Une deuxième méthode de simulation avec conditions extrêmes, inspirée de la méthode utilisée dans de précédentes études sur la conception d’ouvrages de restauration minière, a également été testée dans ce projet. Une période de deux mois sans précipitation a été appliquée sur le scénario avec climat historique pour les mois de juillet et août 2002, considérant ainsi que le recouvrement avant la sécheresse présentait des conditions de saturation élevée, correspondant à celles observées après la fonte des neiges. Cette sécheresse de deux mois appliquée sur le scénario climatique historique (en 2002) indique que le comportement hydrogéologique de la CEBC subit davantage d’impact avec celui-ci par rapport au scénario défini avec la nouvelle approche. En effet, l’élévation

du niveau piézométrique et les teneurs en eau volumique diminuent davantage. Cependant, les deux paramètres rejoignent rapidement, après la sécheresse, les valeurs simulées avec le scénario historique original. Les résultats indiquent donc que l’ancienne approche est plus conservatrice que celle développée dans cette étude.

Les simulations effectuées avec changements climatiques et conditions extrêmes de sécheresse indiquent donc des variations du comportement hydrogéologique de la CEBC de Lorraine en fonction des différents scénarios testés. Cependant les résultats confirment que le recouvrement de type CEBC demeurera efficace d’ici 2100, avec des effets de barrières capillaires bien développés au sein du recouvrement.

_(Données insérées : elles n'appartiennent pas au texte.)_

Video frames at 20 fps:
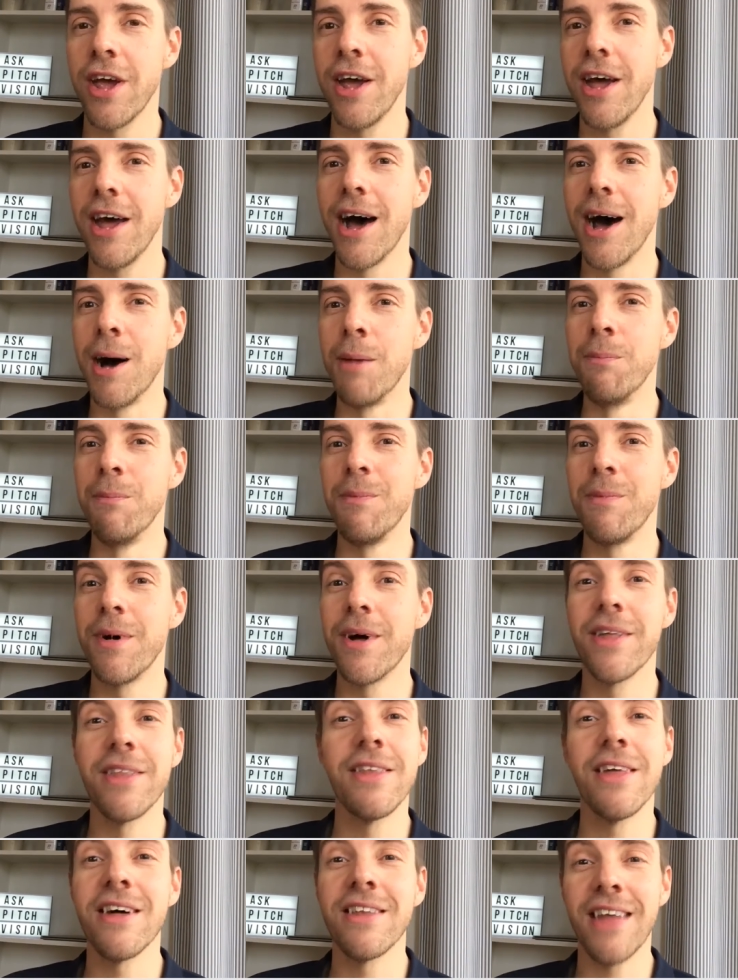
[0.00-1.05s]

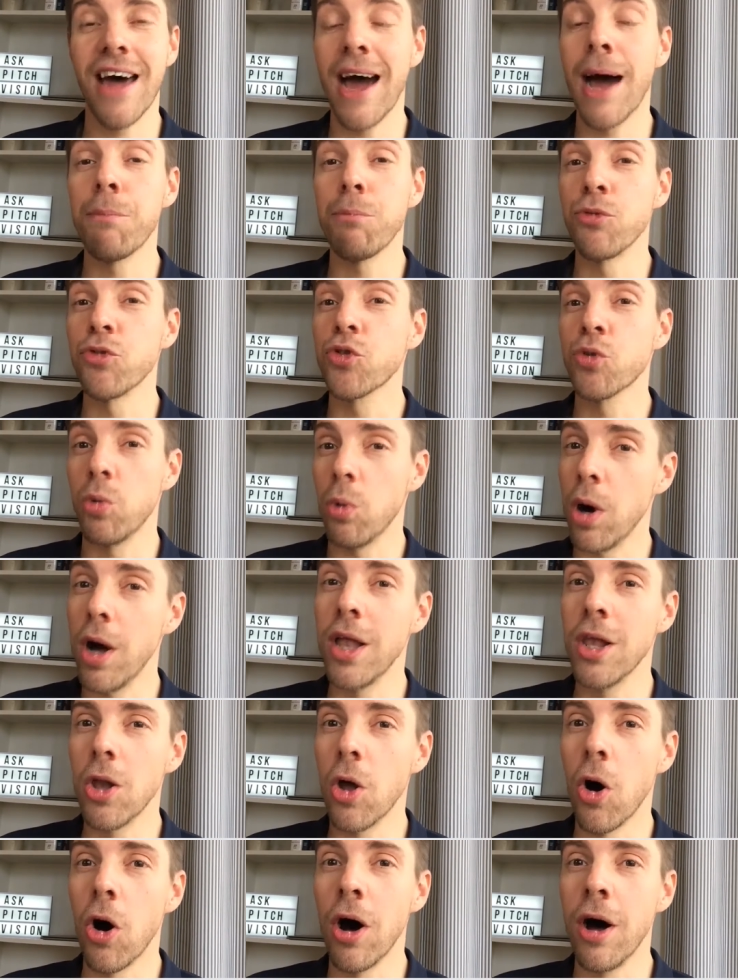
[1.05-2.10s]
That happens quite a
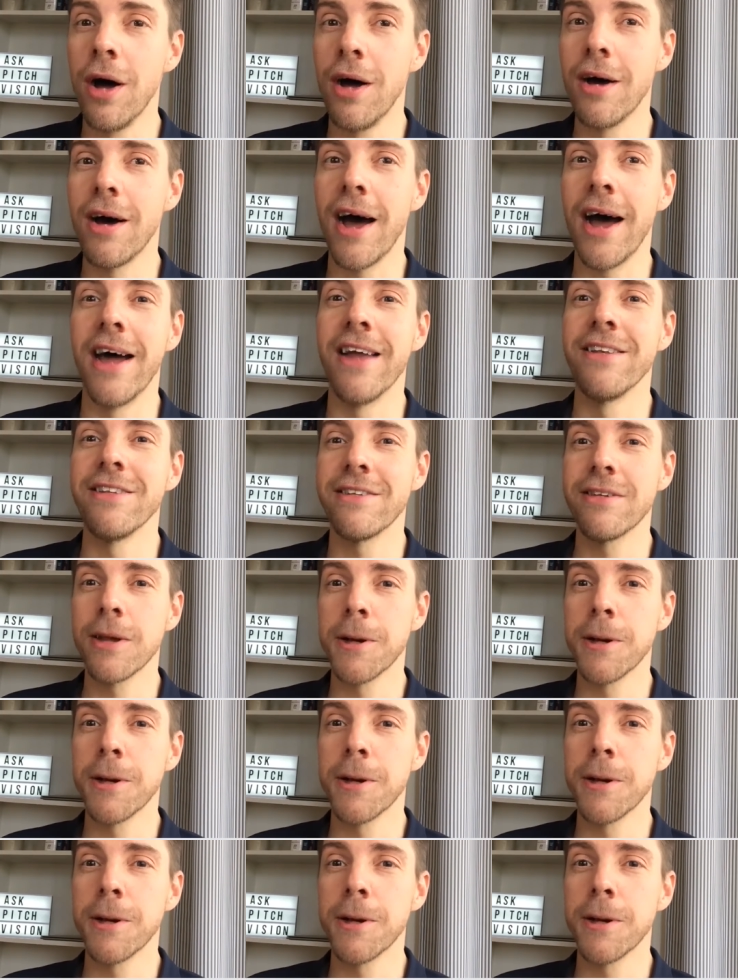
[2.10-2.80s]
lot, and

Enfin, l’étude a également permis de montrer que les propriétés des matériaux, et en particulier le contraste entre la couche de rétention d’eau et le bris capillaire est très important, mais que la performance plus faible obtenue sur un tel système n’est pas affectée significativement par les CC. De plus, la prise en compte de la colonisation végétale a brièvement été abordée dans cette étude. Les modélisations effectuées avec un cas théorique de forêt mature de peupliers baumiers appliqué au scénario climatique IPSL indiquent une modification notable du comportement de la CEBC avec des degrés de saturation dans la couche de rétention d’eau qui frôlent le critère limite de performance.